# The task
Output exactly, and only, the lines below from the one with "(370.04 s to 370.94 s)" down to the one with "Transcript: Washing my". Include both end lines and no pictures.

# Data in this exercise
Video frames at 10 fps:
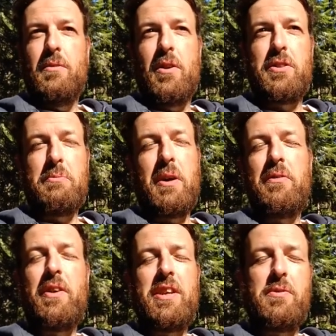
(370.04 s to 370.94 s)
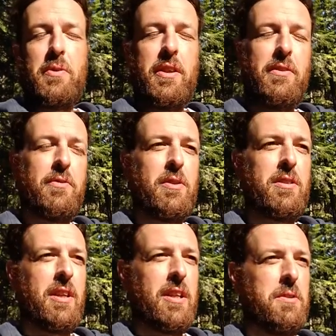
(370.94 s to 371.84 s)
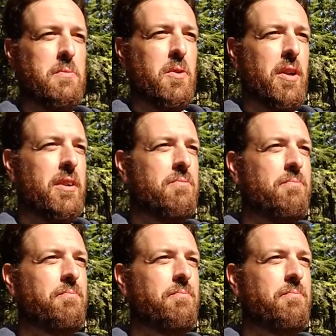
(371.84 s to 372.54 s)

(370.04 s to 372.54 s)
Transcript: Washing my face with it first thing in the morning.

---

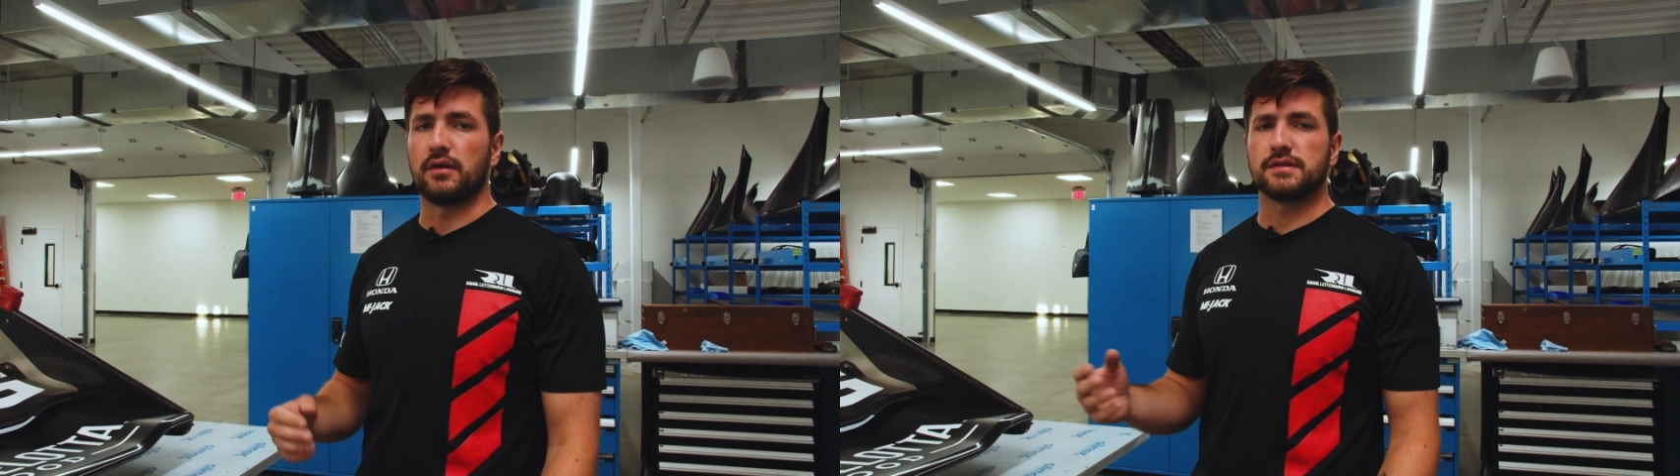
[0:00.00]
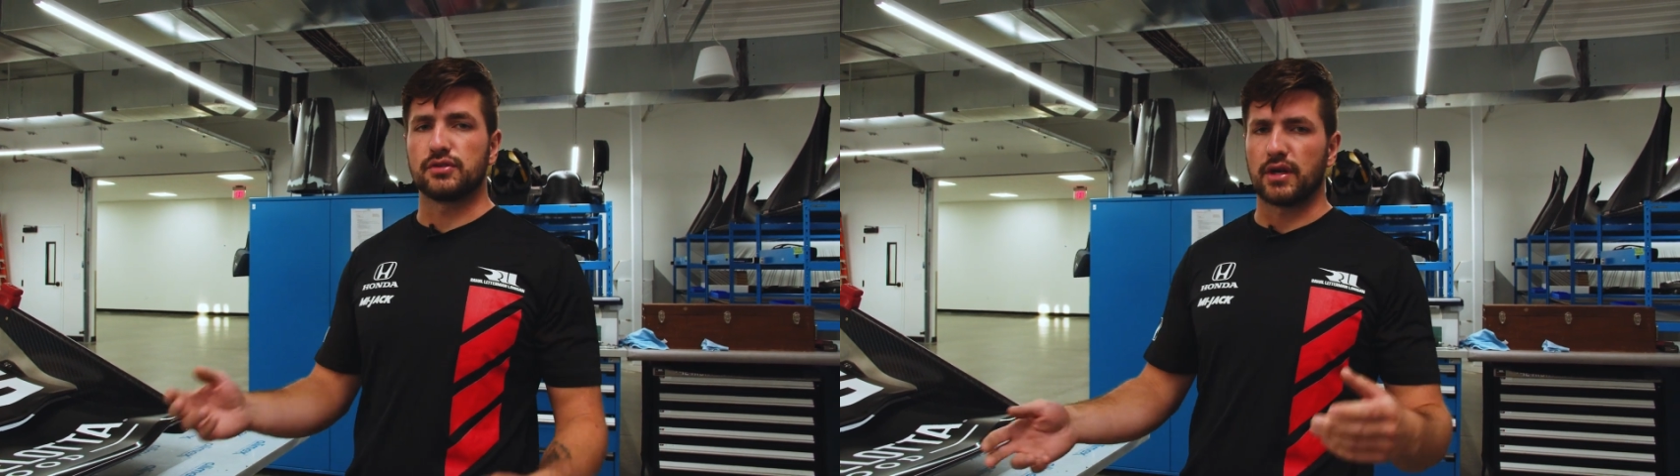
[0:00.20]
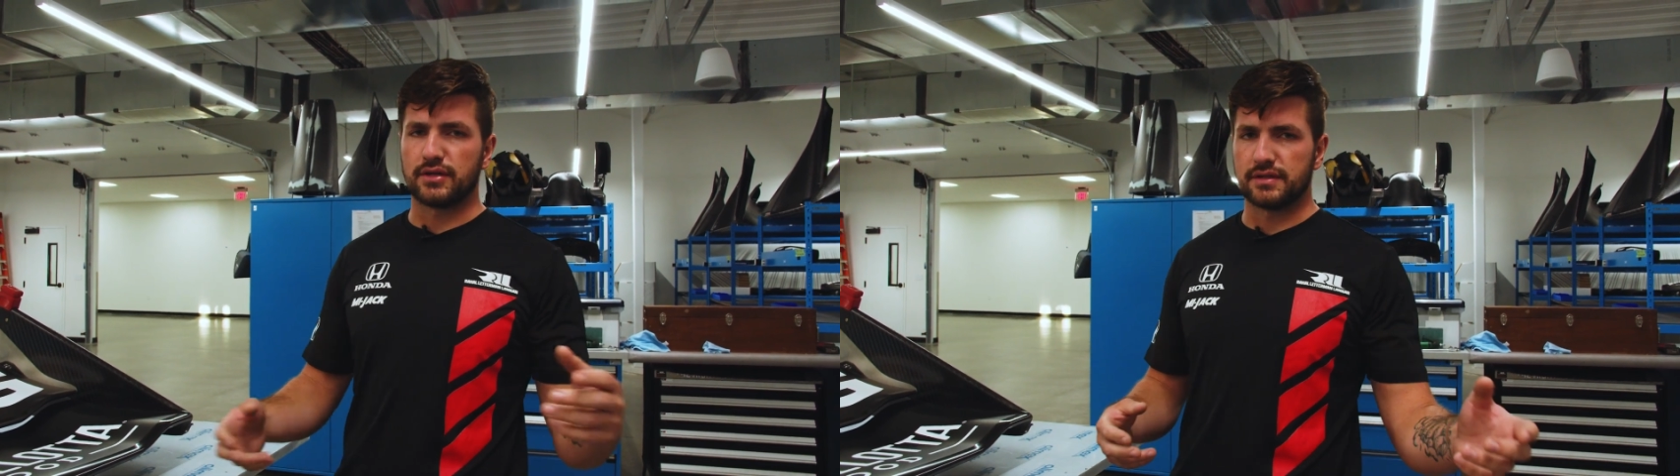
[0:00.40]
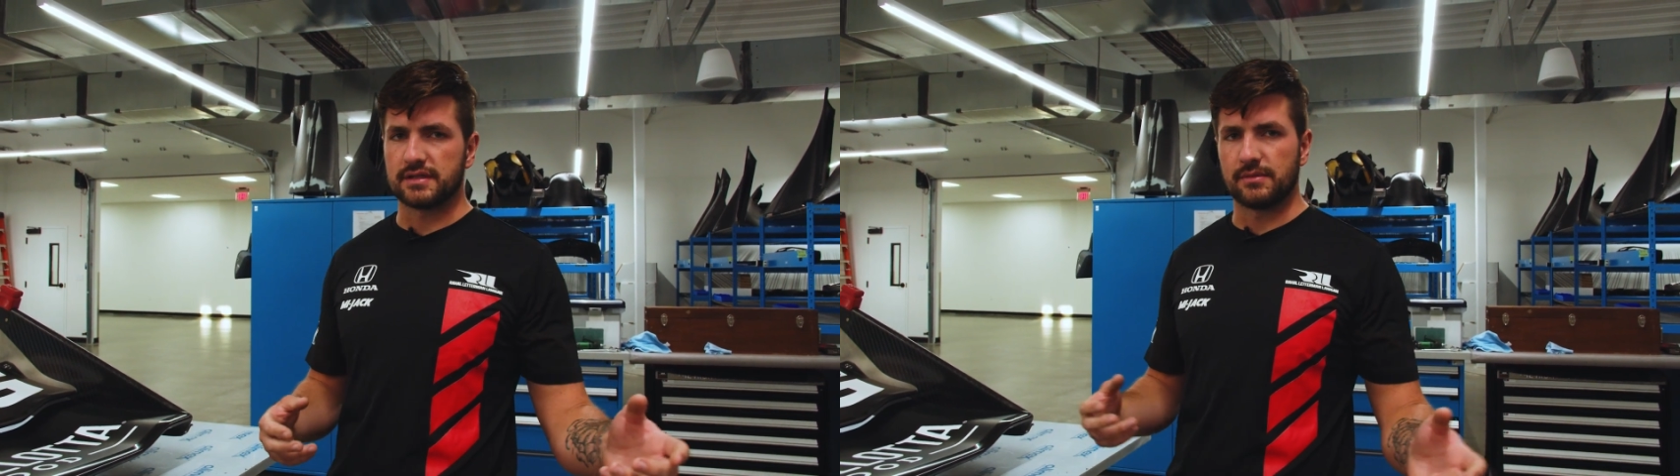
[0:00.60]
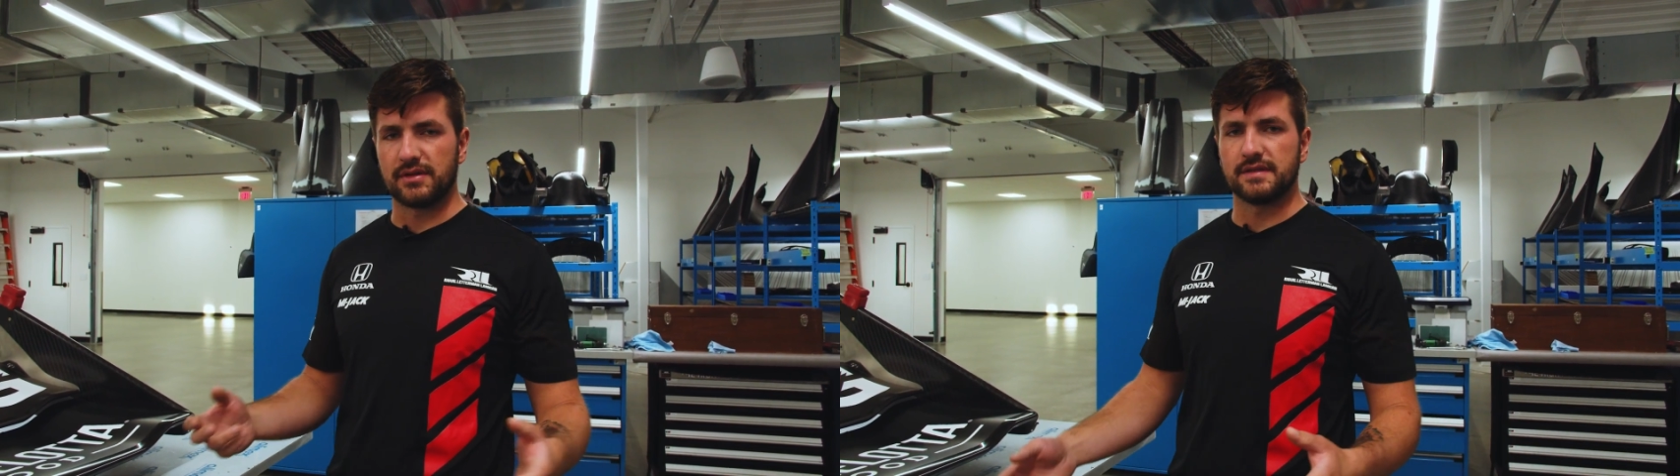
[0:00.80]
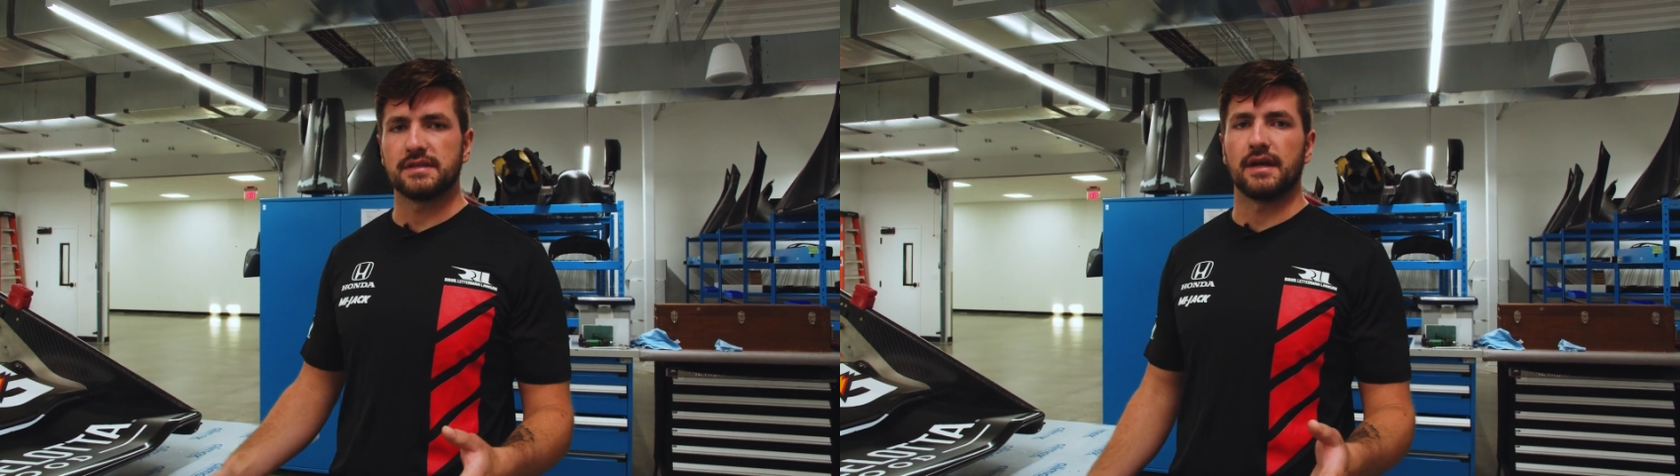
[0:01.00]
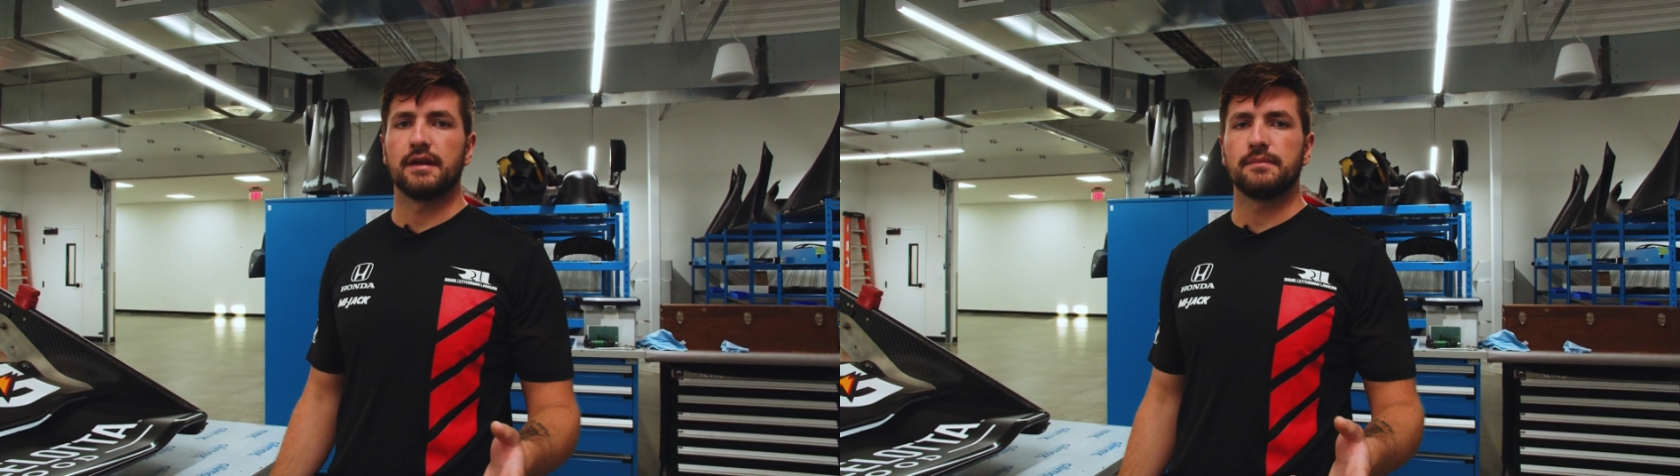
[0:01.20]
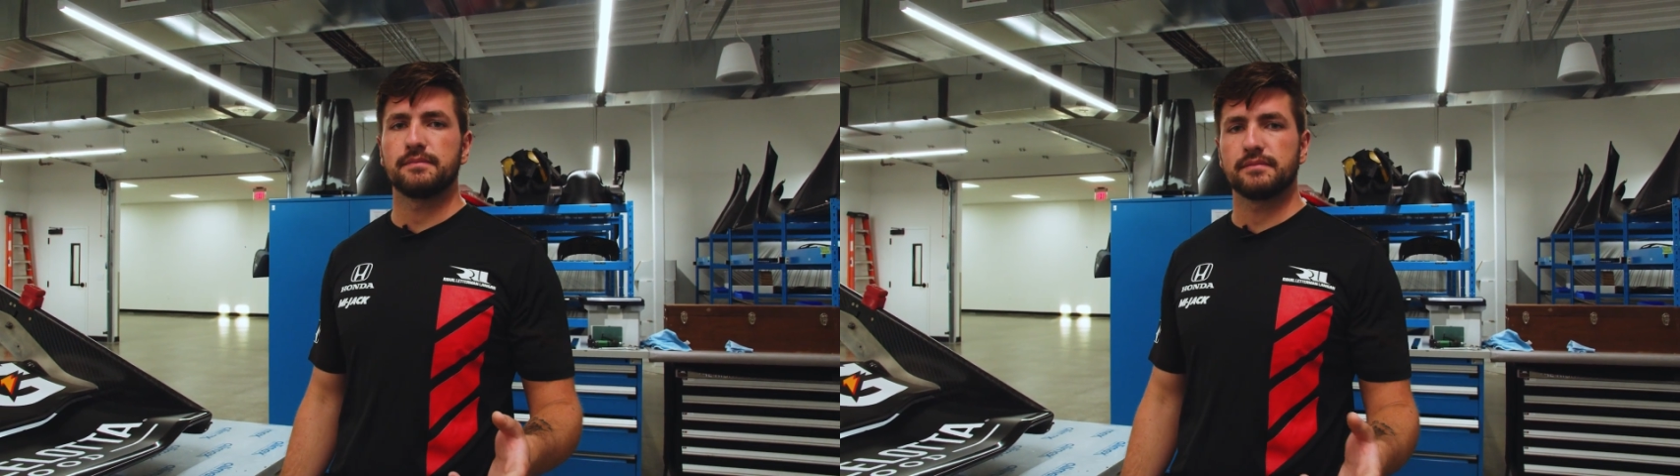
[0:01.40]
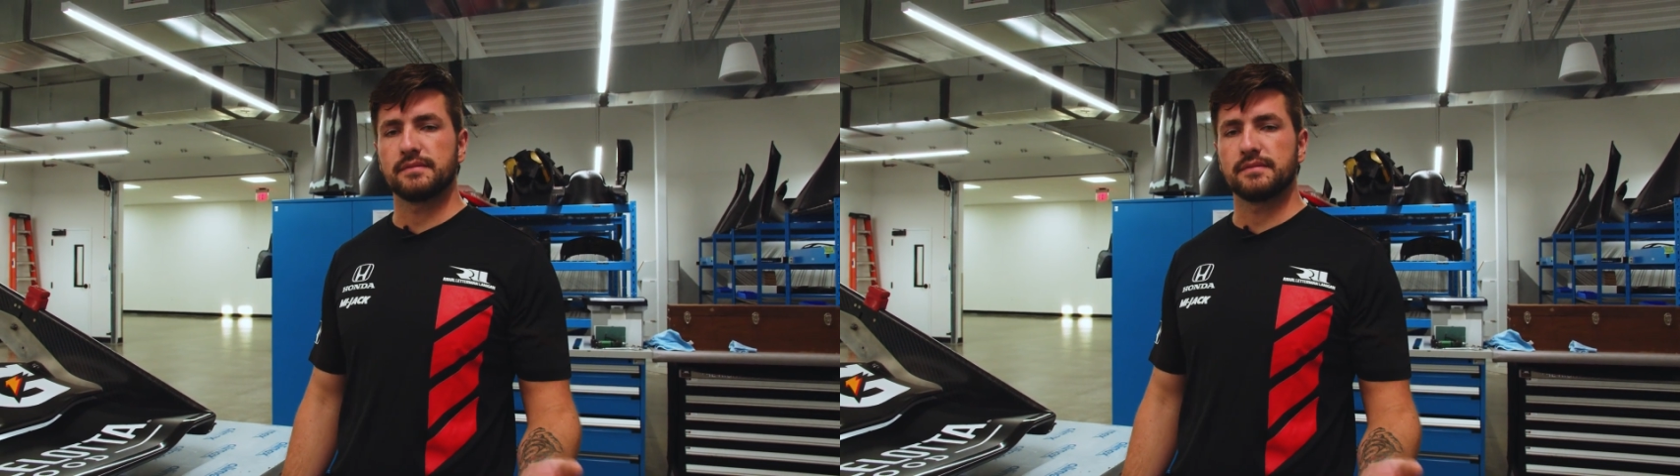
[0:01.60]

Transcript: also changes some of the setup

# Response area
(370.04 s to 370.94 s)
(370.94 s to 371.84 s)
(371.84 s to 372.54 s)

(370.04 s to 372.54 s)
Transcript: Washing my face with it first thing in the morning.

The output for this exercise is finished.